Take the entries below and write them out exactly, with each picture removed.

━━ Data shown

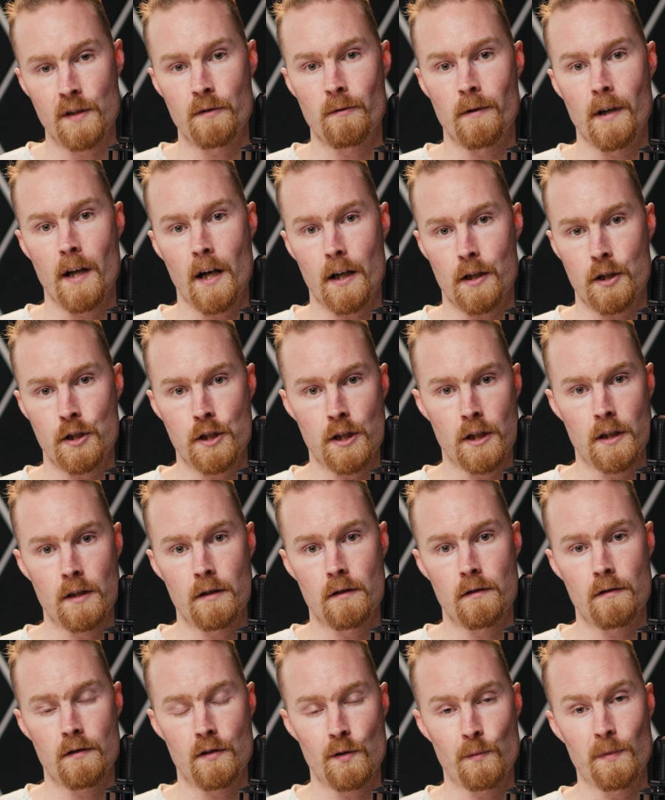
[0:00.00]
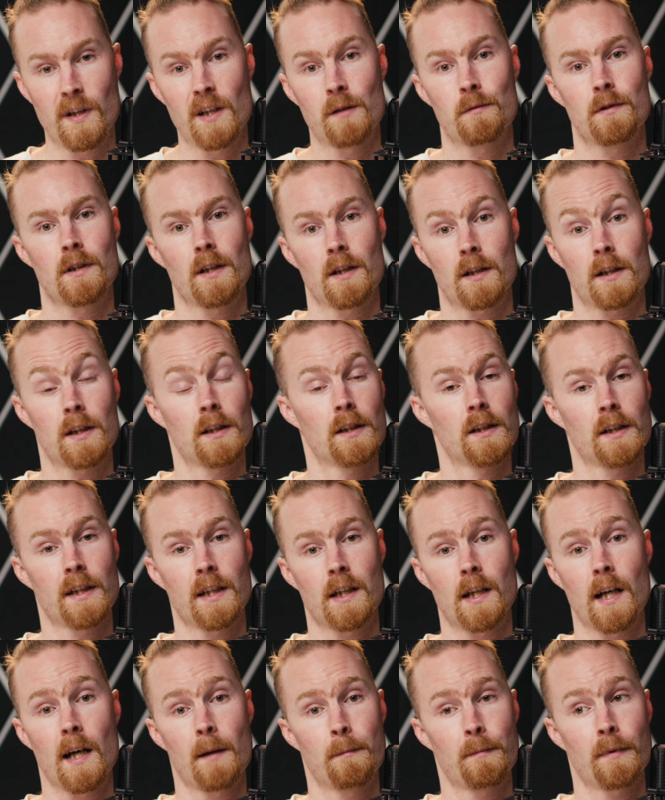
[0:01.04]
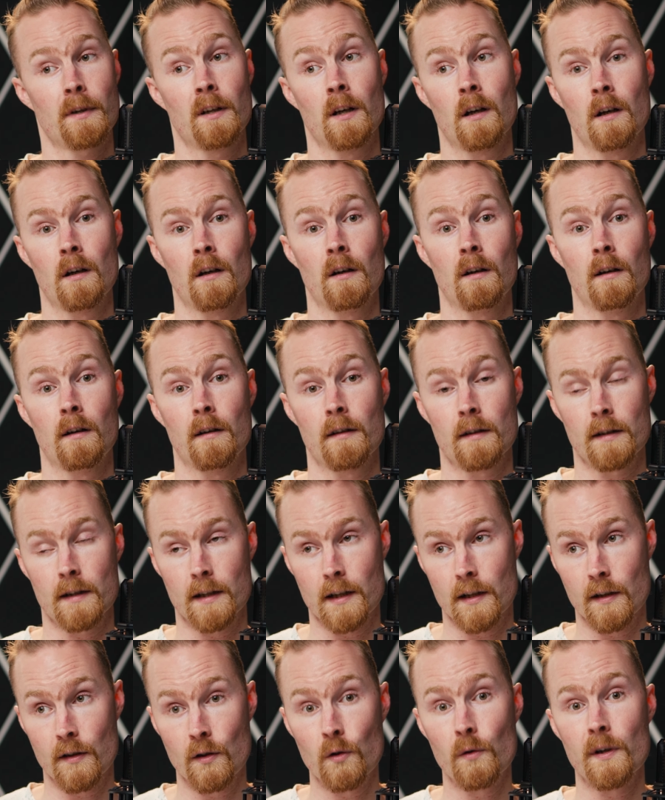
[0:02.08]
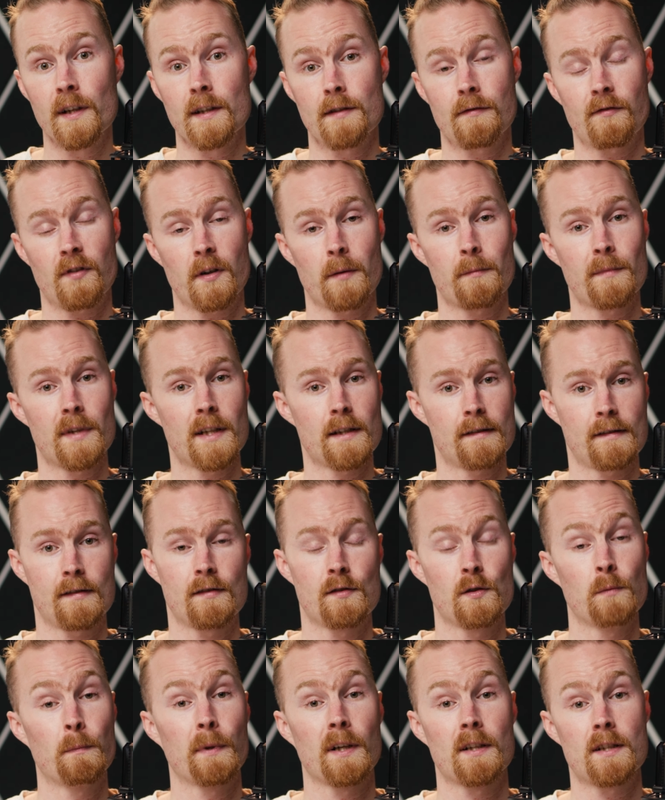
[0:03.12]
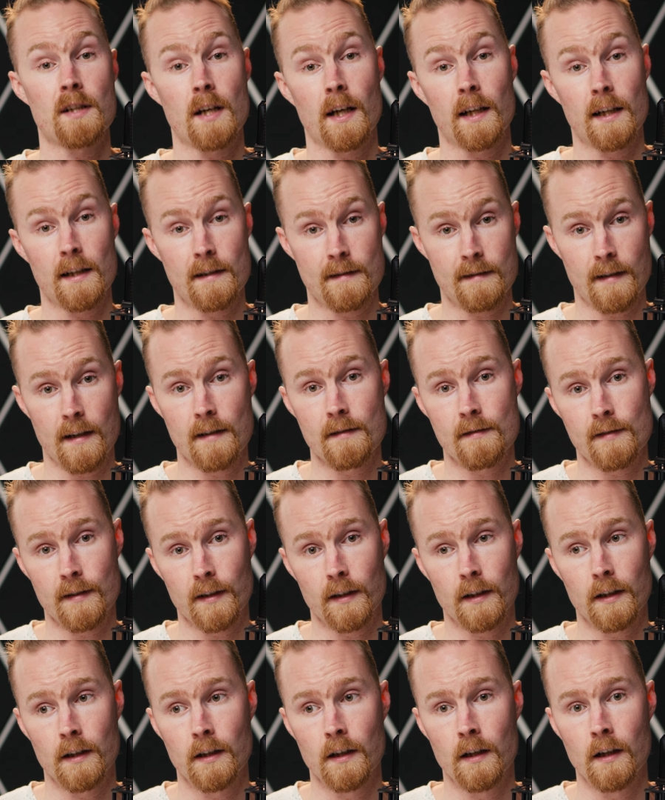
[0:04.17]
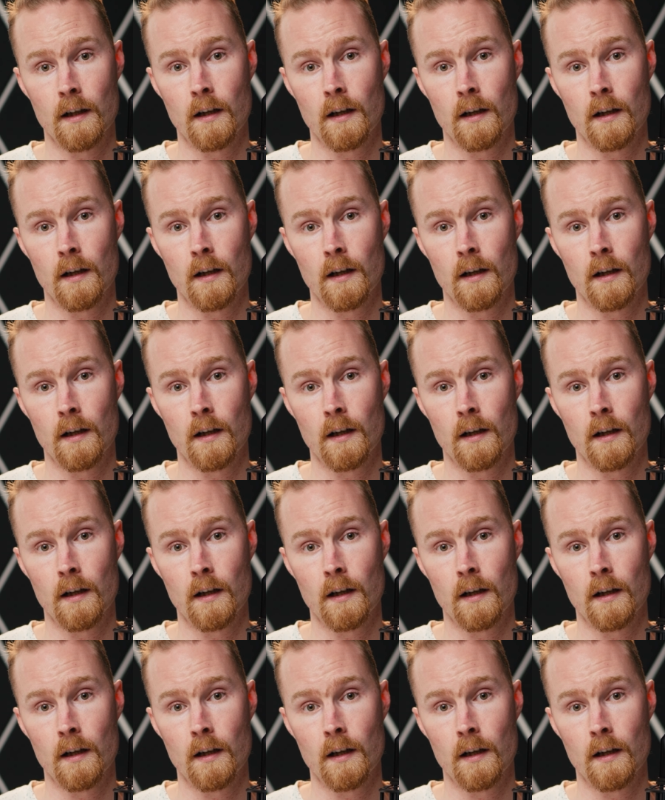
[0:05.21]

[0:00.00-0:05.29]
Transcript: reduction to be able to clean up the noise from this super tiny sensor.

━━━━

Your solution:
[0:00.00]
[0:01.04]
[0:02.08]
[0:03.12]
[0:04.17]
[0:05.21]

[0:00.00-0:05.29]
Transcript: reduction to be able to clean up the noise from this super tiny sensor.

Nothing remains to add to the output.